Cette étude a été réalisée en imagerie par résonance magnétique fonctionnelle (IRMf) par Komisaruk et coll. chez trois femmes souffrant d'une lésion complète de la moelle épinière.24 Les résultats montrent clairement que les phases d'excitation et d'orgasme obtenues par stimulations vagino-cervicales induisent des activations cérébrales différentes. Tout d'abord, la phase d'excitation se caractérise par une activation du nucleus tractus solitarius (NTS, zone recevant les projections du nerf vague) en association avec des activations du cortex cingulaire, de l'amygdale, du noyau paraventriculaire de l'hypothalamus (PVN), des ganglions de la base et l'insula. Puis, l'orgasme se caractérise par une généralisation de l'activité cérébrale. En plus des zones cérébrales activées pendant l'excitation, s'activent en effet l'hypothalamus, le bed nucleus de la stria terminalis, l'amygdale médiane, le cervelet, et le nucleus accumbens.

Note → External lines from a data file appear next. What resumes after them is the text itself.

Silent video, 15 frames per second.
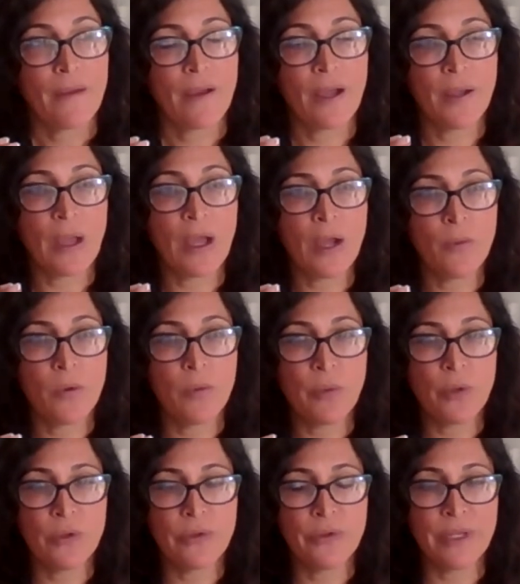I will
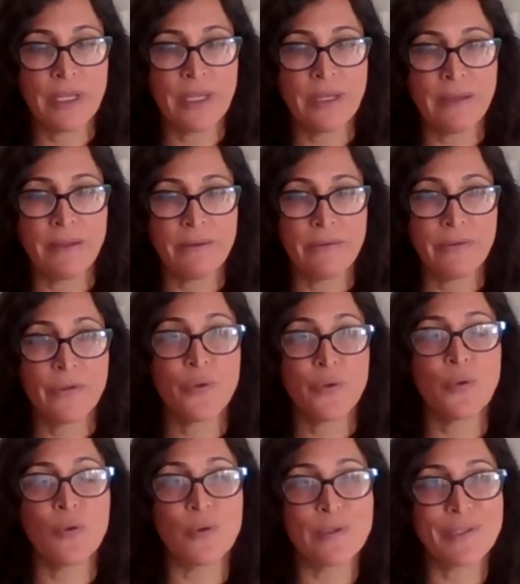put the
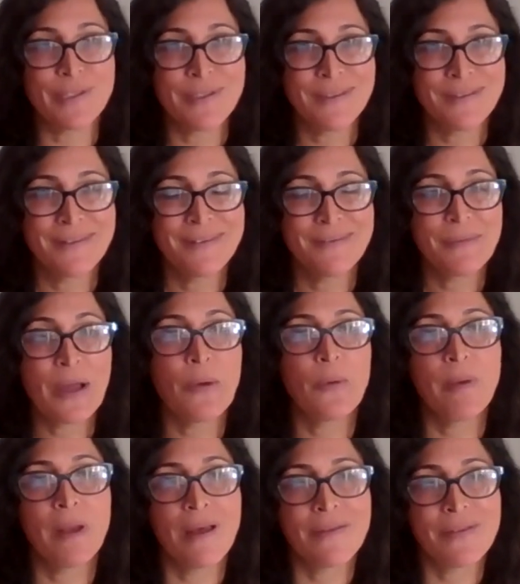thought, I will
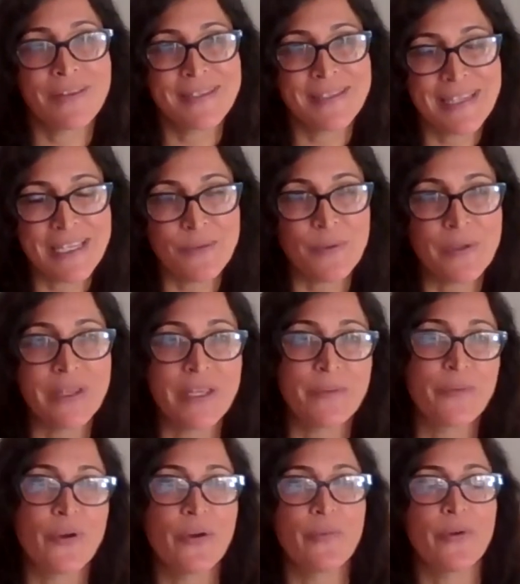plant the seed with the
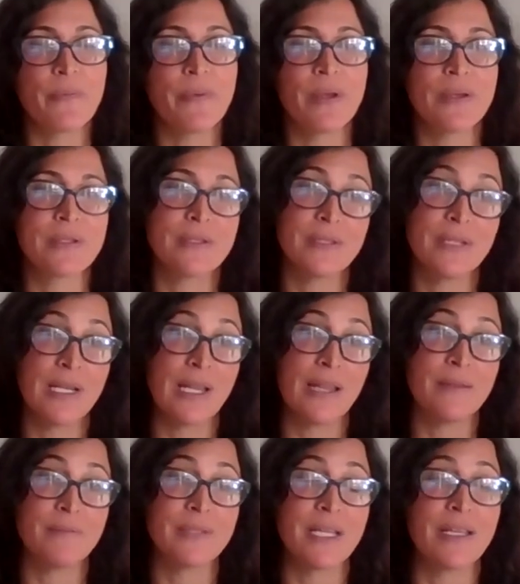appropriate person and let
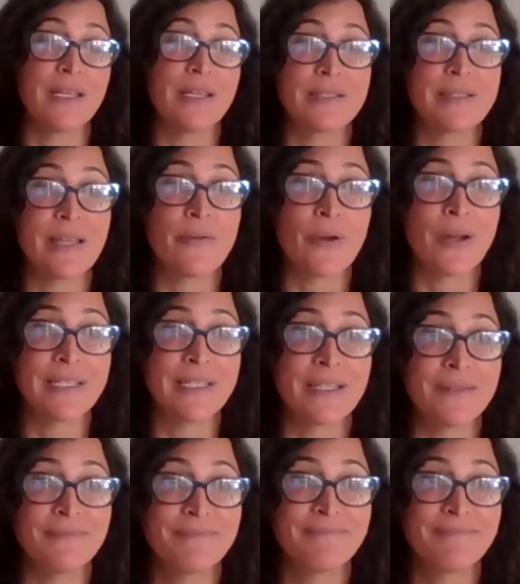them take it as their idea.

L'activation de ces régions localisées au cur du (ou étant intimement reliées au) système limbique démontre que les circuits neuronaux liés à l'orgasme se situent au centre de réseaux émotionnels généralement impliqués dans des processus motivationnels et de récompense.24 Par ailleurs, l'activation du cervelet, région impliquée dans la coordination des mouvements mais aussi les émotions, est concordante avec la partie motrice de la définition de l'orgasme dans le sens où le cervelet module les tensions musculaires tout en recevant les informations proprioceptives. L'activation associée d'aires cérébrales telles que l'insula ou le nucleus accumbens renforce quant à elle la notion de plaisir intense de l'orgasme dans le sens où ces régions sont connues pour être impliquées dans des sentiments positifs forts tels que l'euphorie. A noter que l'activation du nucleus accumbens souligne aussi l'implication des voies dopaminergiques dans l'orgasme.24 Enfin, l'activation du PVN, dont les neurones libèrent l'ocytocine, corrobore l'hypothèse d'une corrélation positive entre taux d'ocytocine et intensité de l'orgasme.13 L'activation du cortex cingulaire et de l'amygdale médiane renforce aussi cette hypothèse étant donné que ces deux régions peuvent induire indirectement la libération d'ocytocine, notamment par les connexions directes qui existent entre amygdale, NTS et PVN.24
Les récentes avancées en neuroscience suggèrent que l'orgasme n'est pas seulement un réflexe, mais aussi la résultante de toute une alchimie neurofonctionnelle. L'ensemble de ces résultats tend donc à déplacer le centre de l'orgasme féminin du clitoris et du vagin vers le cerveau comme coordinateur du plaisir et du désir.